───── Entries supplied
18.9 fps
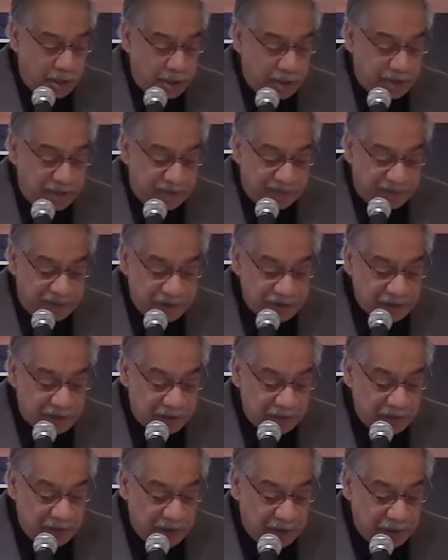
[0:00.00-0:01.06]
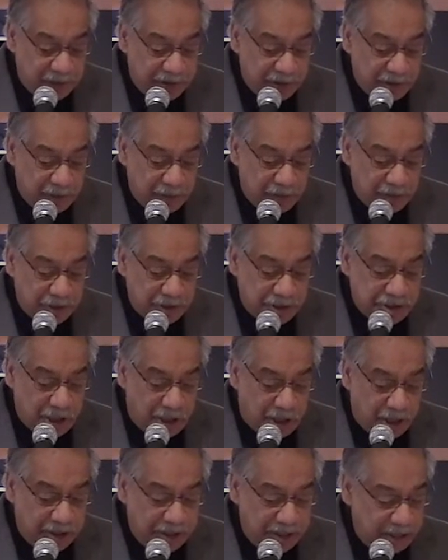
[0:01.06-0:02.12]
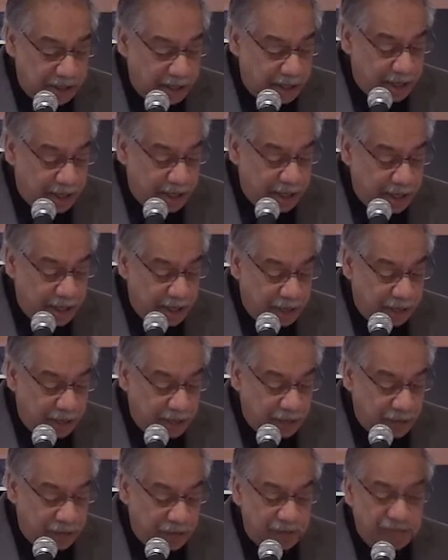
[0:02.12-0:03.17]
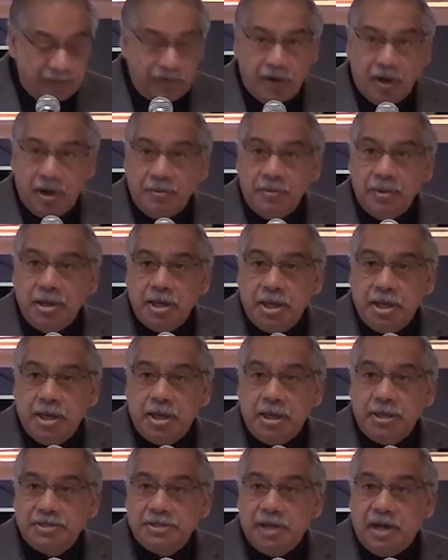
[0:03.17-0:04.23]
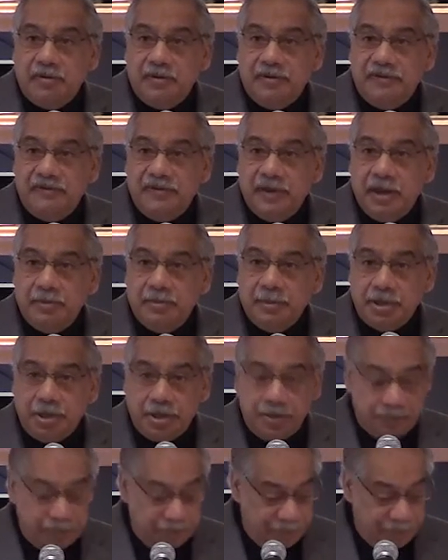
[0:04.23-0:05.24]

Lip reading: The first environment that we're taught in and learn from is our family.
──────────
───── Entries supplied
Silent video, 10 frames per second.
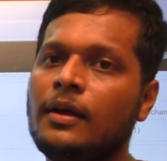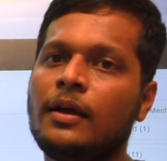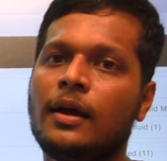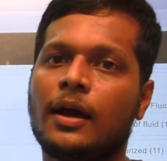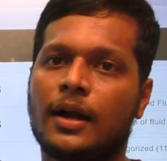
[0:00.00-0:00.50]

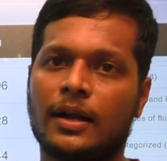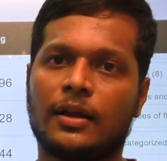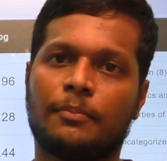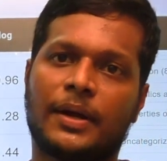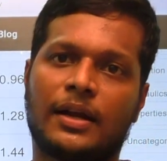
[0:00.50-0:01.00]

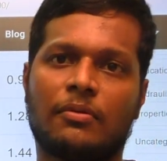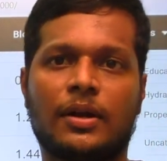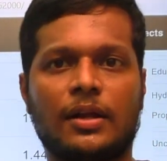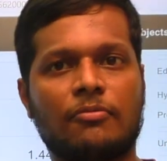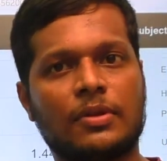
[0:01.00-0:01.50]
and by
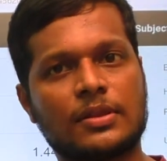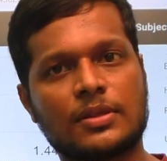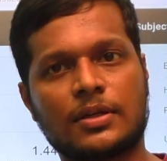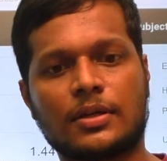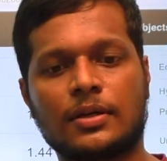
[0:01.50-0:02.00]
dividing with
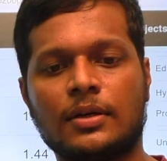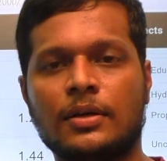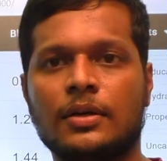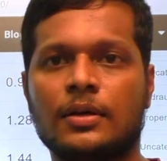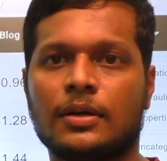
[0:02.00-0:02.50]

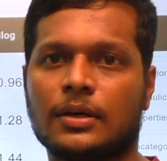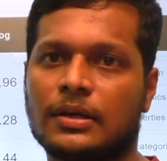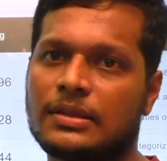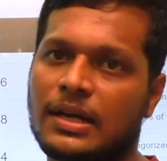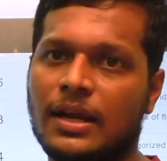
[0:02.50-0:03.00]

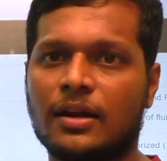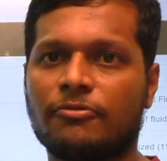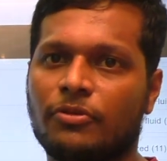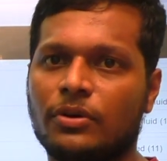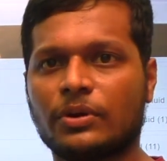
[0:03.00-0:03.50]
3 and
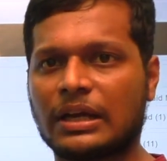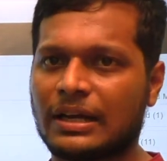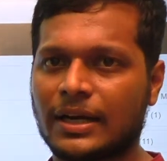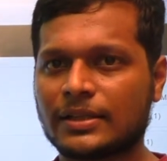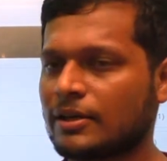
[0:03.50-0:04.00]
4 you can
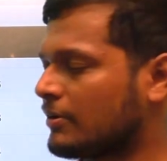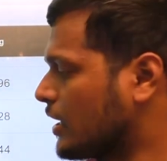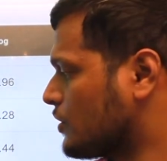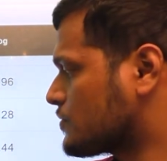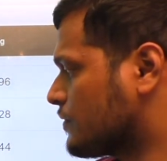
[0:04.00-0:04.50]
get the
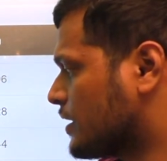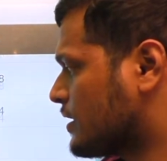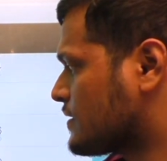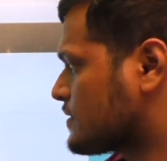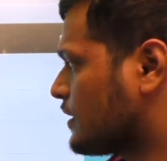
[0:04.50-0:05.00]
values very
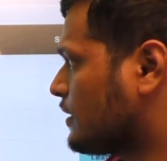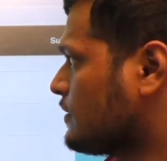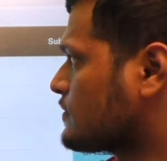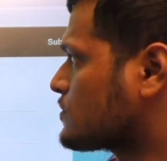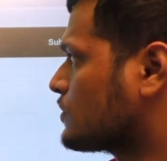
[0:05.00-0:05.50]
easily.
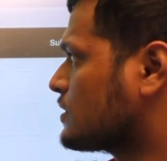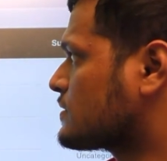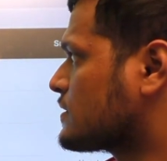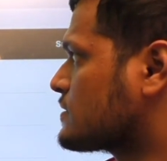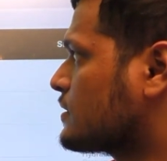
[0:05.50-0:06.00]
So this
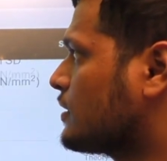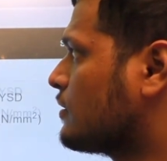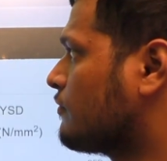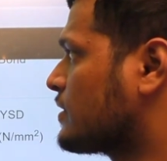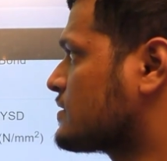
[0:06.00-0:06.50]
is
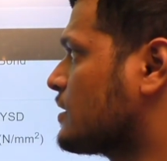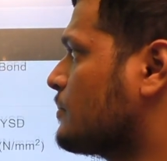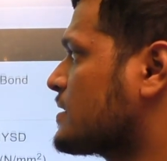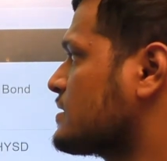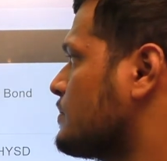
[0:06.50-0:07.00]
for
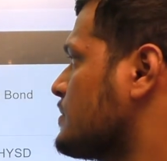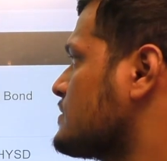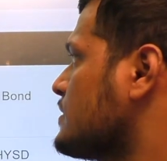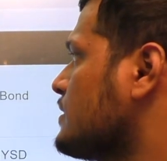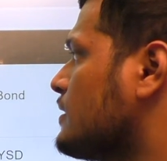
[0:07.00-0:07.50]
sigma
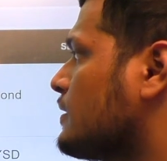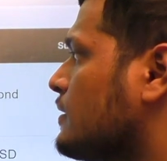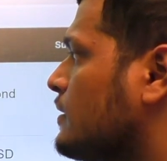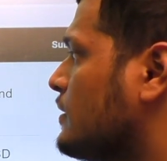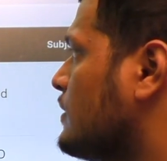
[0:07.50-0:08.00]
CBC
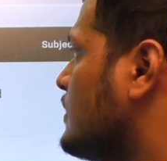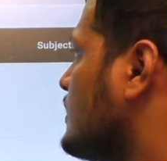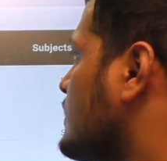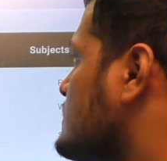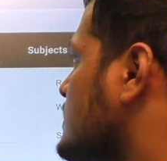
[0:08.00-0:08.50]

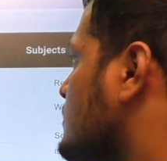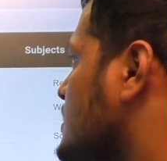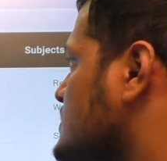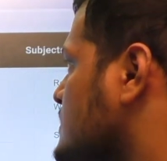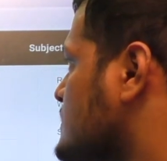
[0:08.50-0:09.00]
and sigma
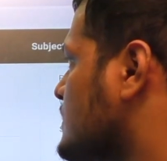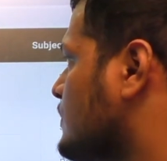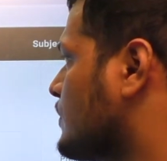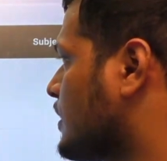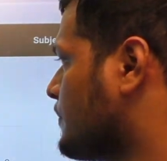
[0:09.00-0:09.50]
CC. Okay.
──────────
Instructions for the task —
Give again the stretch of lines above from the one with "[0:00.00-0:01.06]" through the one with "Lip reading: The", both ends kept, and copy no pictures.

Answer to the problem —
[0:00.00-0:01.06]
[0:01.06-0:02.12]
[0:02.12-0:03.17]
[0:03.17-0:04.23]
[0:04.23-0:05.24]

Lip reading: The first environment that we're taught in and learn from is our family.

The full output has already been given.